I was told by my boss that the governor would be coming in to eat today. Seems a little bit odd, since I do waitress at a dive bar, but whatever you're into. Now the Chef, (this crazy egomaniacal German dude who spends 20 hours a day at the restaurant but apparently bangs 5 Asian girls a week in his calculations) interupts me mid-shift by saying "OH MY GOD I THINK THAT'S GEORGE PATAKI" and points to somone who does not, at all, resemble George Pataki. He tells me I must have missed him. I look around the restaurant (a VERY small place) and confirm that Mr. Pataki, has yet to arrive.

Later, after I served the governor (crabcake sandwich, no bun, lots of Diet Pepsi), the chef brings up the fact that I must have lied to him b/c the Governor was in fact, dining at the restaurant. Apparently, he found the need to impress me by acting like he randomly recognized the governor of the state that we live in.... Impressive.....

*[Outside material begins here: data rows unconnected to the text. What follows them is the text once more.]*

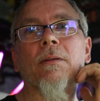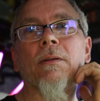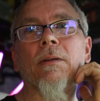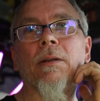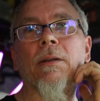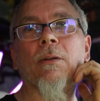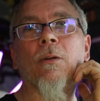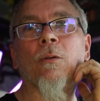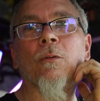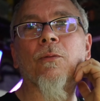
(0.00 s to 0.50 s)

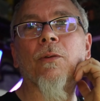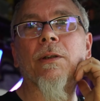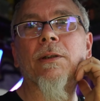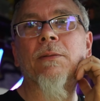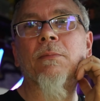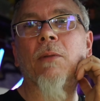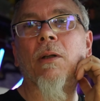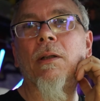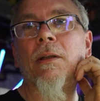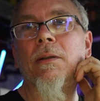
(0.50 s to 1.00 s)
Ich hoffe
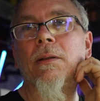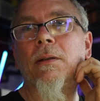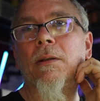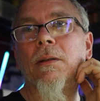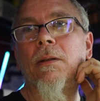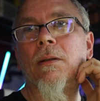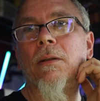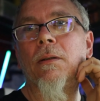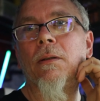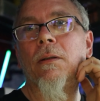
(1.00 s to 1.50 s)
jetzt mal
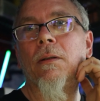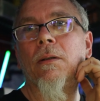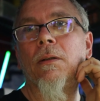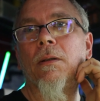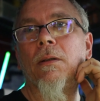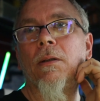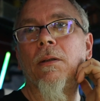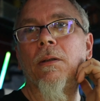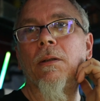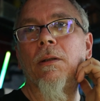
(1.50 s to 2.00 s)
nicht.
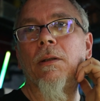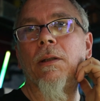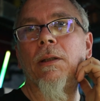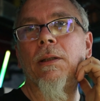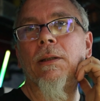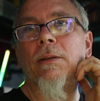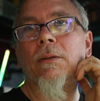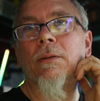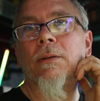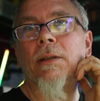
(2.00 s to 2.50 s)

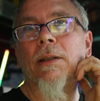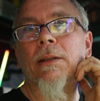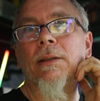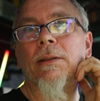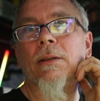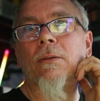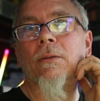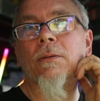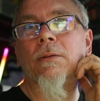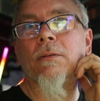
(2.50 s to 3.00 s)
ISO
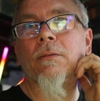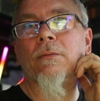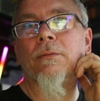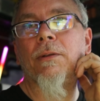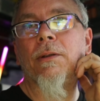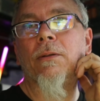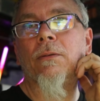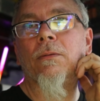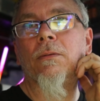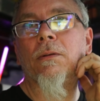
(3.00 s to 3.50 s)

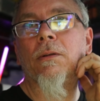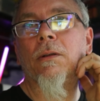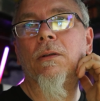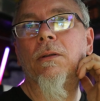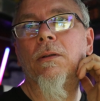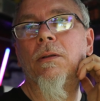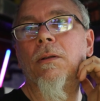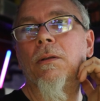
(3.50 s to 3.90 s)
6400.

During the Citizenship incident he was impressed b/c I knew how many members of Senate there were so.... I guess i shouldn't have been surprised....

I love the NY Times, but I beg to differ.

Wednesday, March 02, 2005

and I'm Helen Green

Welcome to my blog. I've been encouraged to share with you the happenings in my life. I didn't realize it, but thinking about it now, I've been hoping to write a blog for a long time now. I wrote a column in the local paper during high school... it was supposed to be about the teen community in our mile square town, but somehow, the word 'I' ended up in it a a lot.

Self centered? Maybe. But what am I supposed to do, not share my interesting life with you?